An open letter to the Foreign Secretary:
Back in late February I went to hear you speak at Demos. You tried to assume that we were back into politics as usual and gave a polished display of how to attack the Tories. This is part of what I wrote about it here in OK:
As knockabout with the Tories it wasn't bad. But I questioned the premise of this kind of exercise, which assumes we are facing a 'normal' election in a two party system - whereas the issue of the day is that voters despise both parties, see the system as a racket, and it is this that needs to be addressed. His call for a "Reset Referendum", a term I'd not heard before, suggested that the country faced a software problem whereas the public, rightly, are fed up with the hardware.
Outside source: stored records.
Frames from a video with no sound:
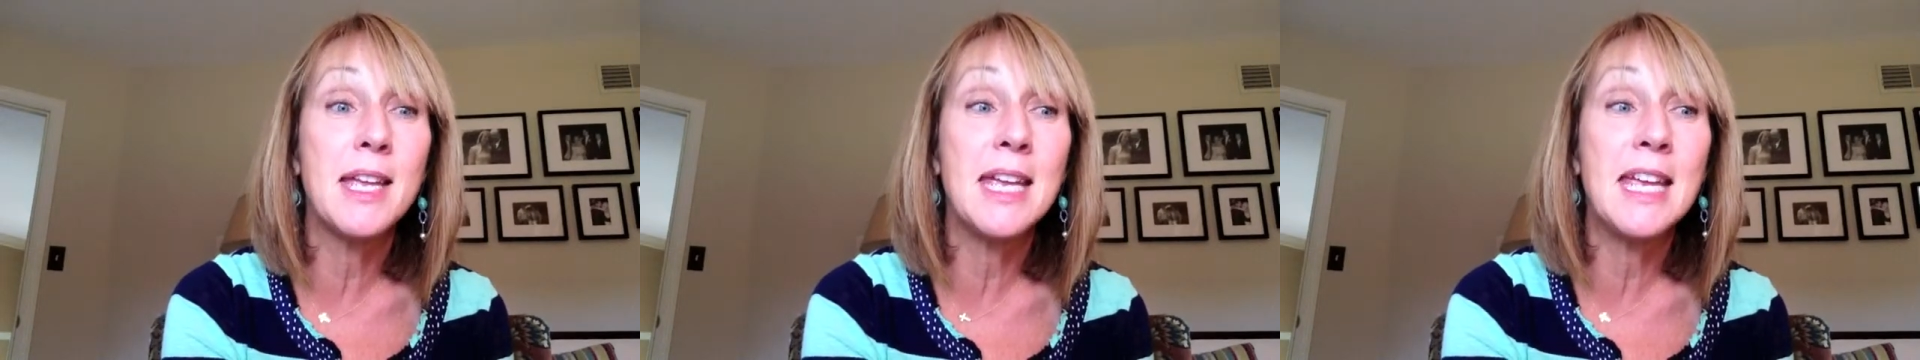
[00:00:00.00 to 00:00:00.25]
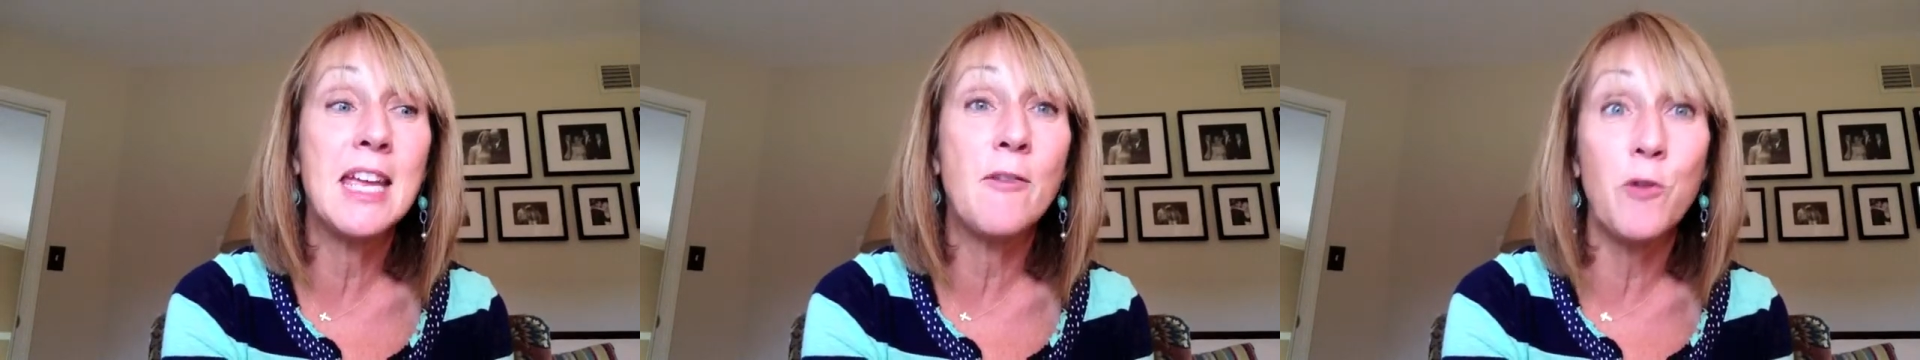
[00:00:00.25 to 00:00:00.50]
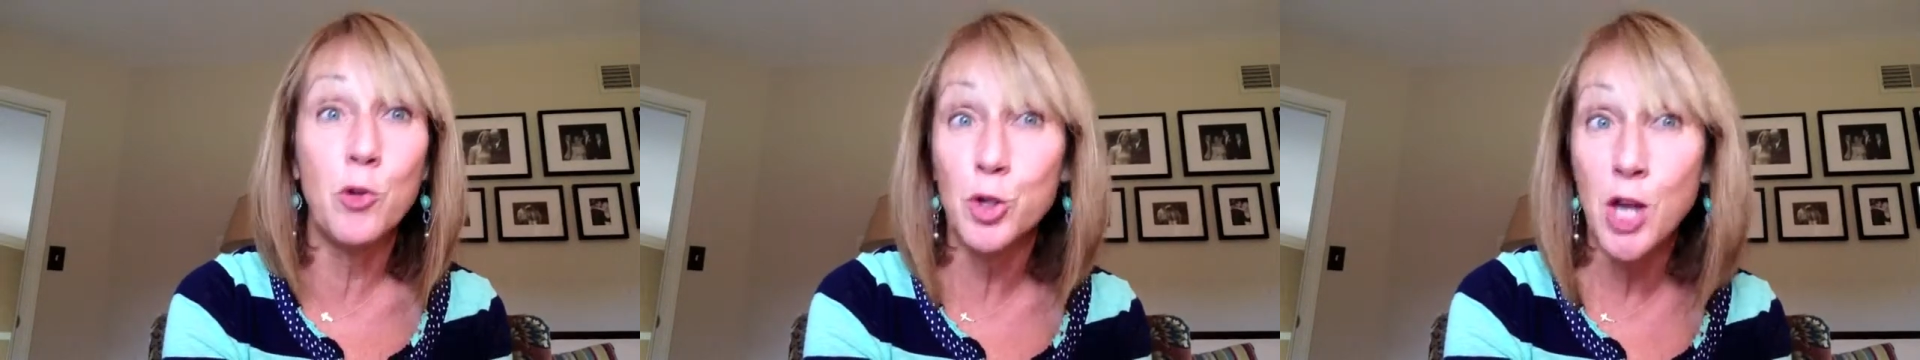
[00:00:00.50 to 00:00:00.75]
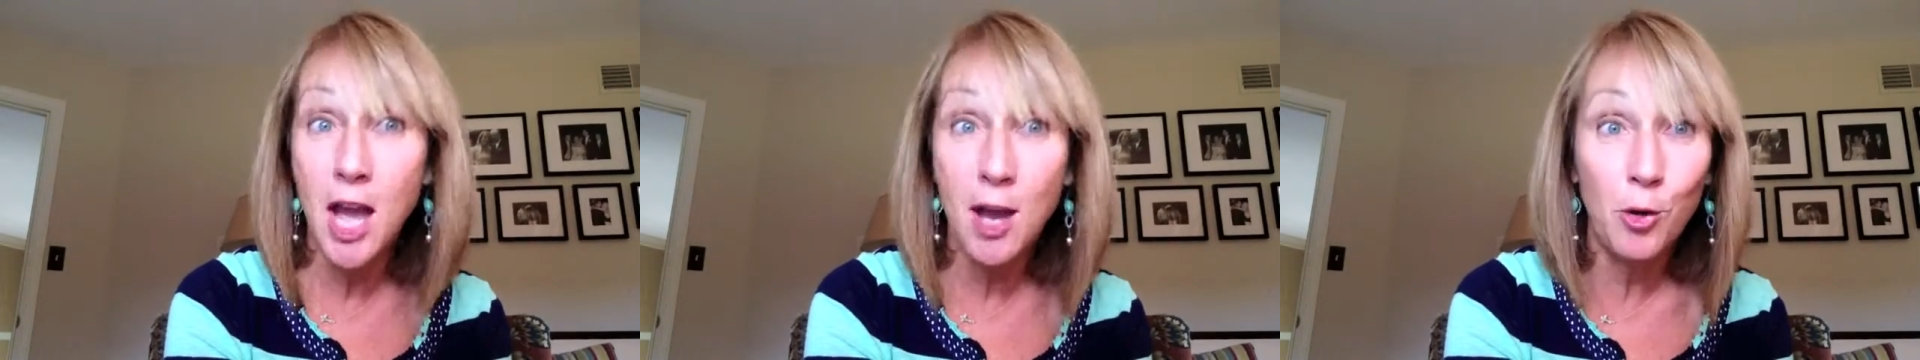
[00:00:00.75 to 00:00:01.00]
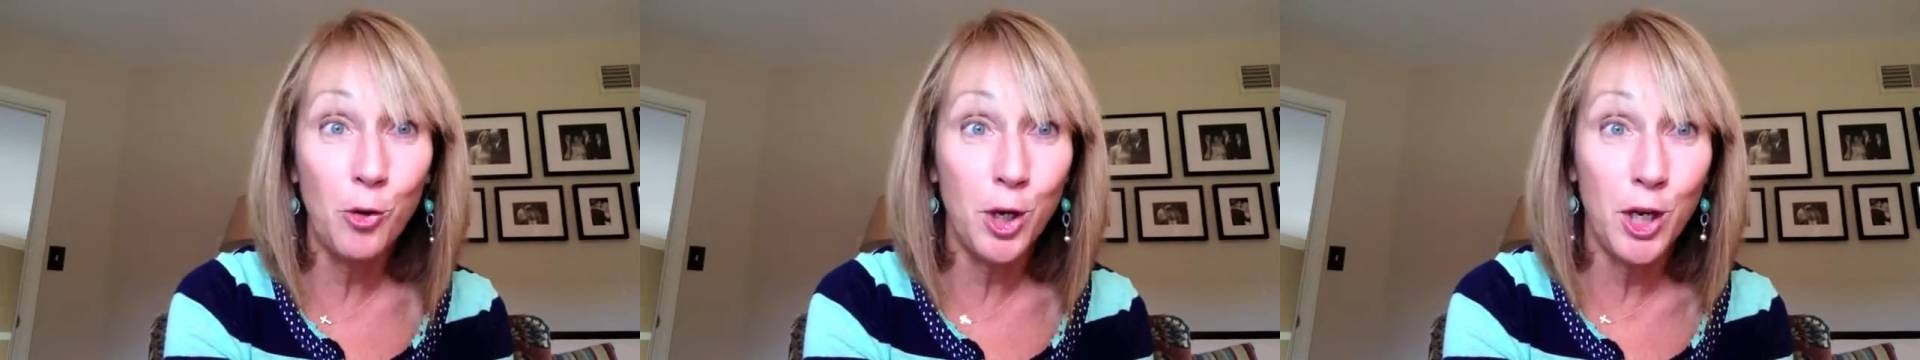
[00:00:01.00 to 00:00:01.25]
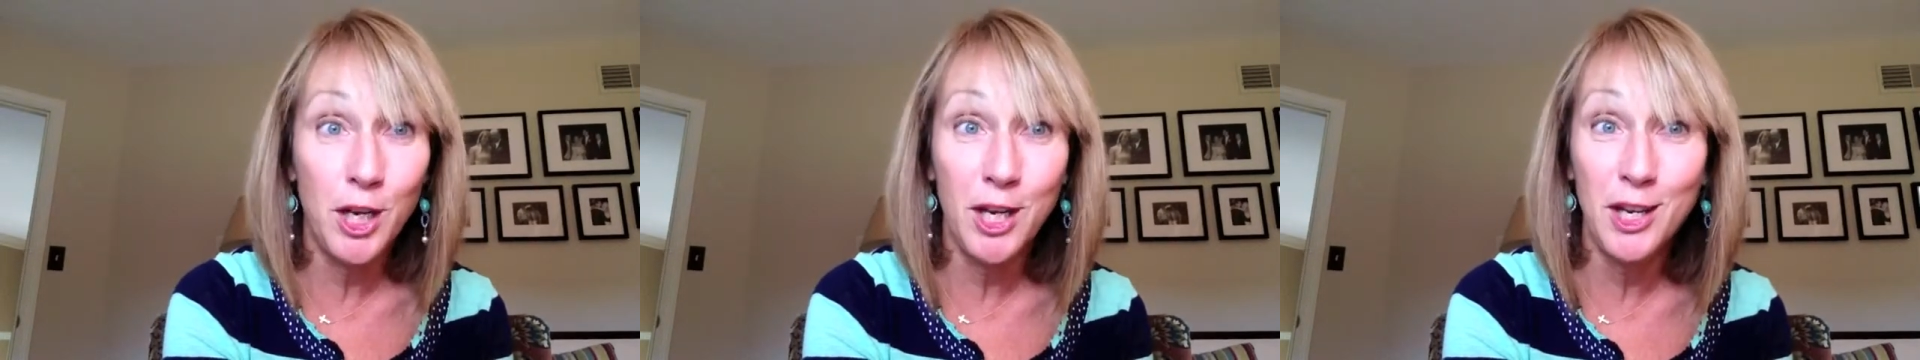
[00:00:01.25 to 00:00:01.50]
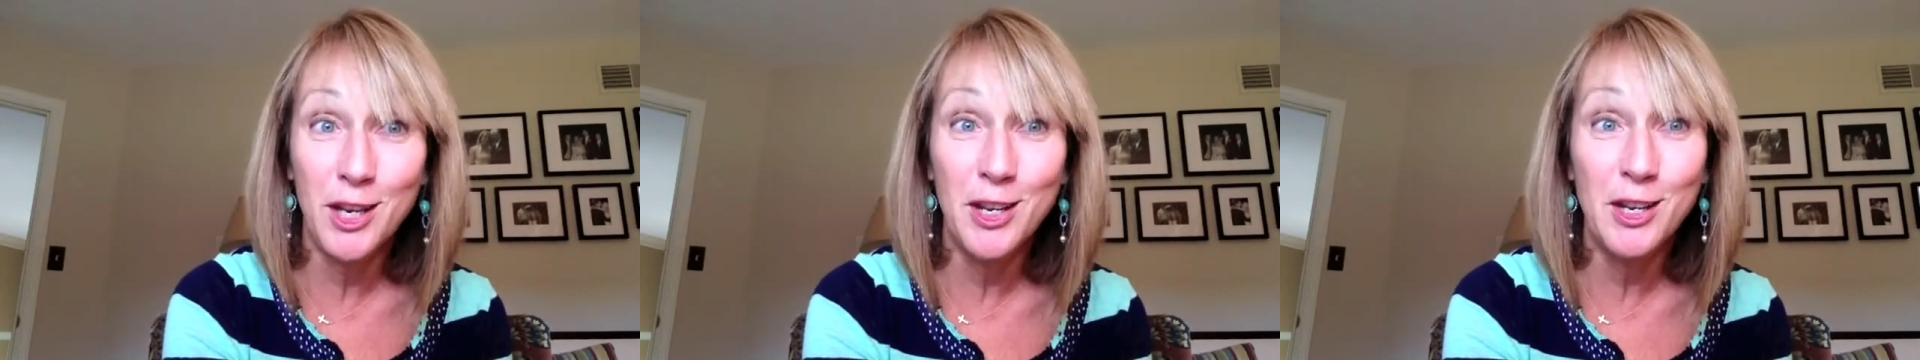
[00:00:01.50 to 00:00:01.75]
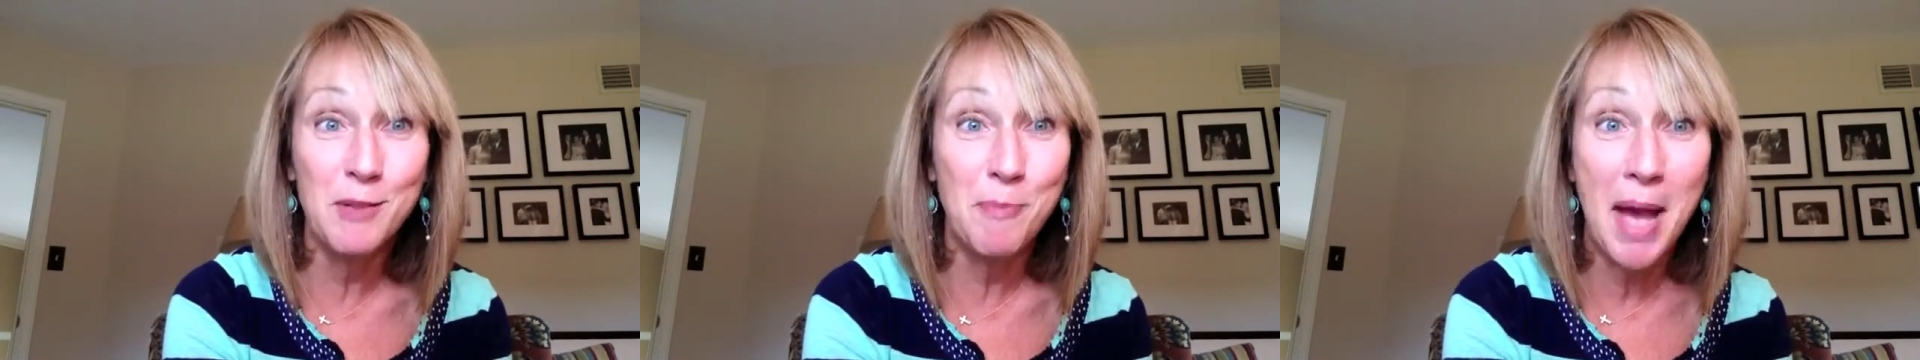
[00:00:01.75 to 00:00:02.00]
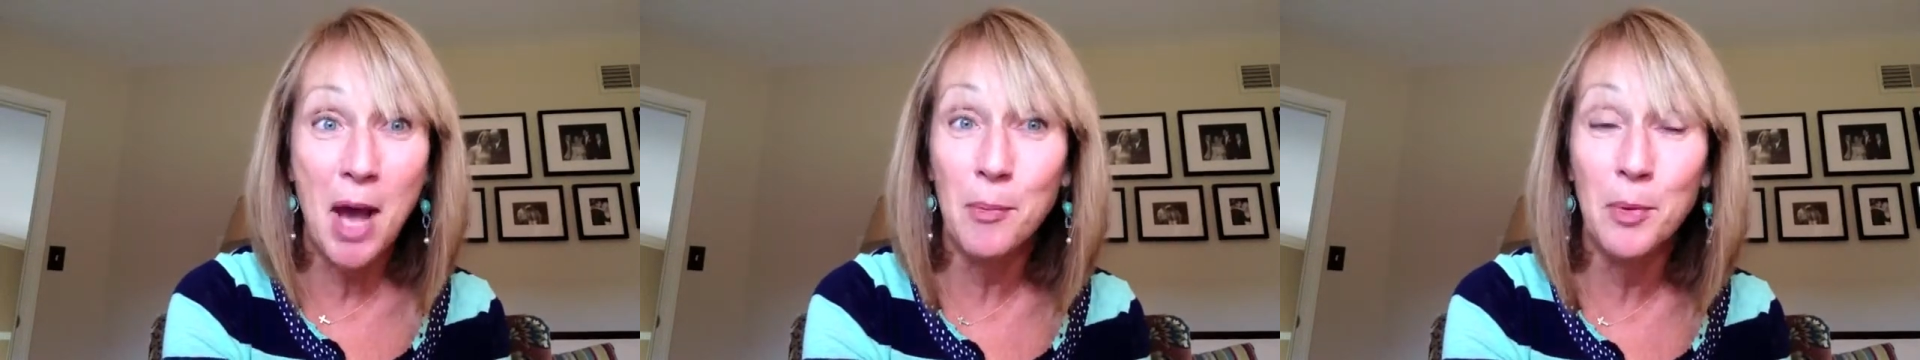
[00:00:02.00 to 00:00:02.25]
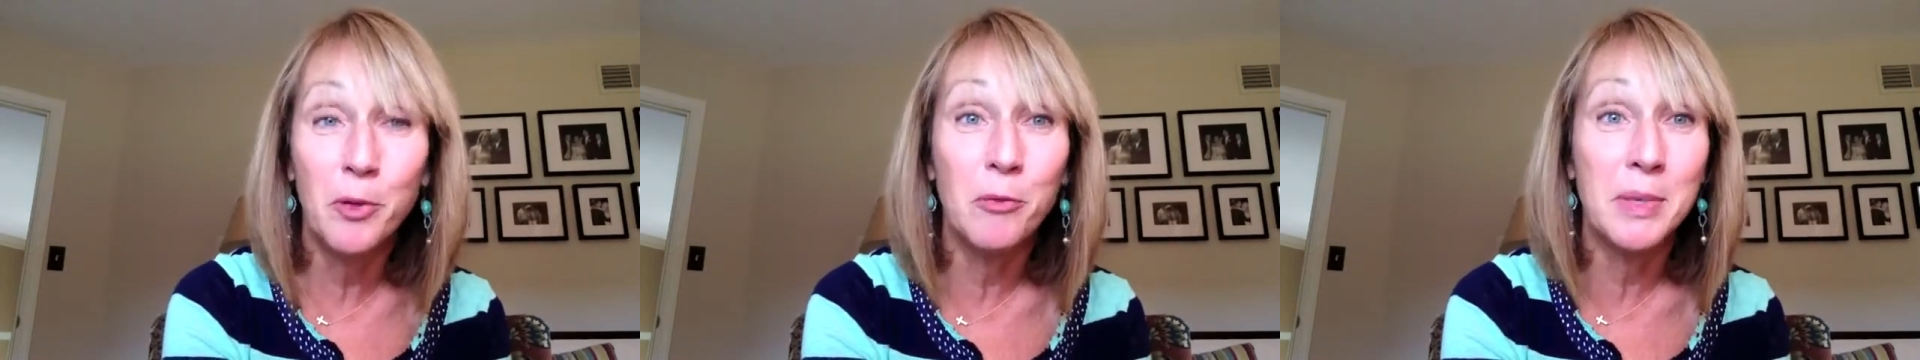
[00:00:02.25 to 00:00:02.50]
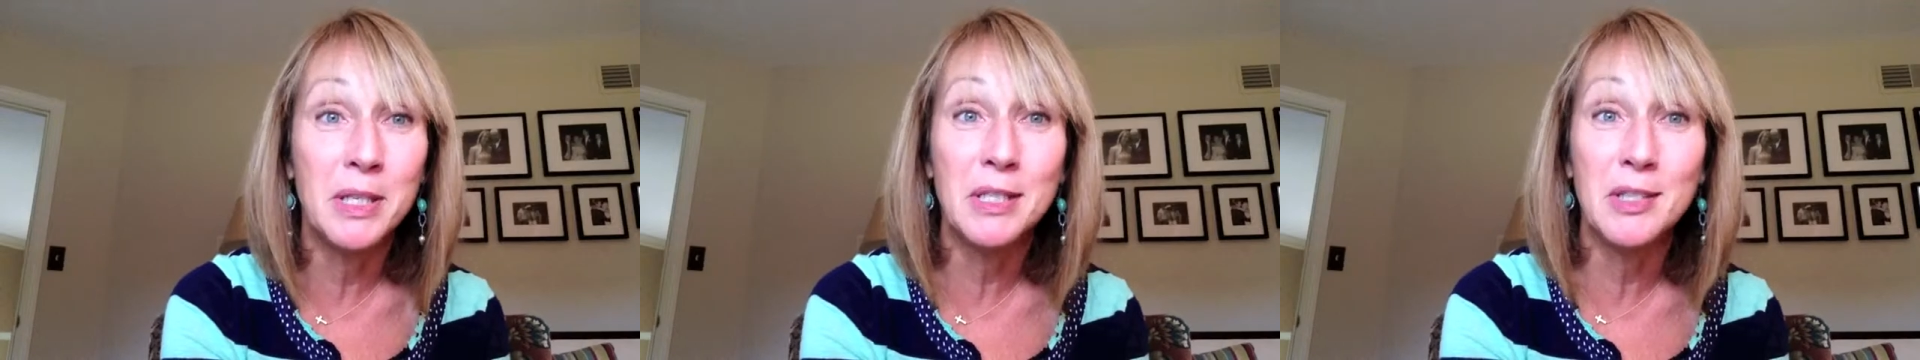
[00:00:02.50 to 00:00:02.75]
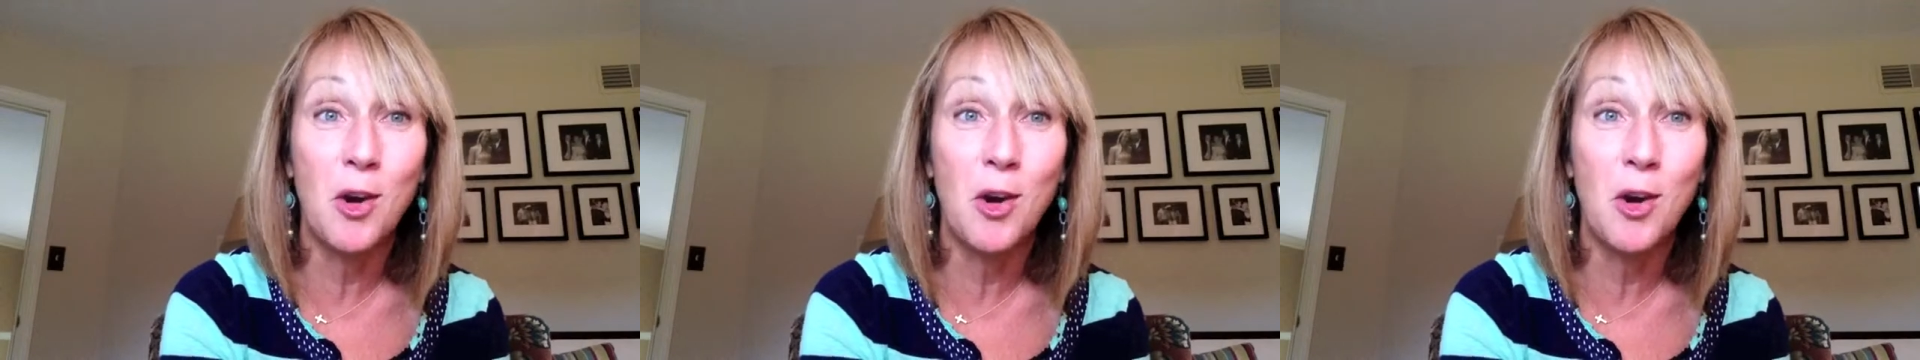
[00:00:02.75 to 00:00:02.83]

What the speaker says: if your child's bowel movements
The Foreign Secretary was generous enough to reply "I'm with you 90 per cent of the way". He just did not accept the term "racket" was appropriate. Otherwise he agreed that there were huge problems with our Victorian institutions like parliament and announced that, "We are a third of the way through a revolution".
Most of my short post went on to discuss your embrace of the idea of a revolution which we are somehow undergoing thanks to Labour. You sort of claimed the credit without actually putting yourself forward as a revolutionary.
I didn't write about how when I said politics is seen as a "racket" you screwed up your nose, and firmly rejected any such description.
Well, David, surely now you have to concede that racket it is. It is not all that politics is, of course. But it is inescapably scandalous and the public is right to see it as such.
Nor is it very convincing to scapegoat the big three ex-ministers, Byers, Hewitt and Hoone. Jack Straw said this morning that his Blairite colleagues were "increduleous" as well as cross. Their disbelief was not, he implied, that it happened but that it was done in such a slovenly way! After all Hewitt was Minister for Health and is now a paid advisor to Boots. It must be her connections and knowledge of government that are valuable. So something bigger has been confirmed. If it is not an insult to taxi drivers, New Labour itself has been a cab for hire. Take this from yesterday's Mail:
Tony Blair waged an extraordinary two-year battle to keep secret a lucrative deal with a multinational oil giant which has extensive interests in Iraq. The former Prime Minister tried to keep the public in the dark over his dealings with South Korean oil firm UI Energy Corporation. Mr Blair - who has made at least £20million since leaving Downing Street in June 2007 - also went to great efforts to keep hidden a £1 million deal advising the ruling royal family in Iraq's neighbour Kuwait.
According to the Guardian you were very prompt to condemn the three ex-ministers telling Sky news,
"There is absolutely no room for anyone to trade on their ministerial office. People come into politics ‑ whether Labour, Tory or Lib Dem – because of what they want to do for the country. And I believe that's true for MPs across all parties, I don't think this is a partisan point.
"Anything which sullies that reputation or gets in the way of that public service is completely inimical. I think it's right that we have tightened up the rules already ... but the Labour manifesto is going to say more about the need for a statutory register of the lobbying industry, because there is absolutely no room for the sort of innuendo or promises that seem to have been floated in this case."
But when you referred to "this case" you were not referring to Tony Blair. But surely his behaviour is far worse? Isn't the public right to think that if any one person could be said to be more responsible than anyone else for the collapse in standards and the culture of greed and entitlement, it is your old boss? You say "Anything that sullies that reputation... is inimical". Will you be as robust on your condemnation of his sullying?
Or will you welcome the rogue premier onto your re-election team?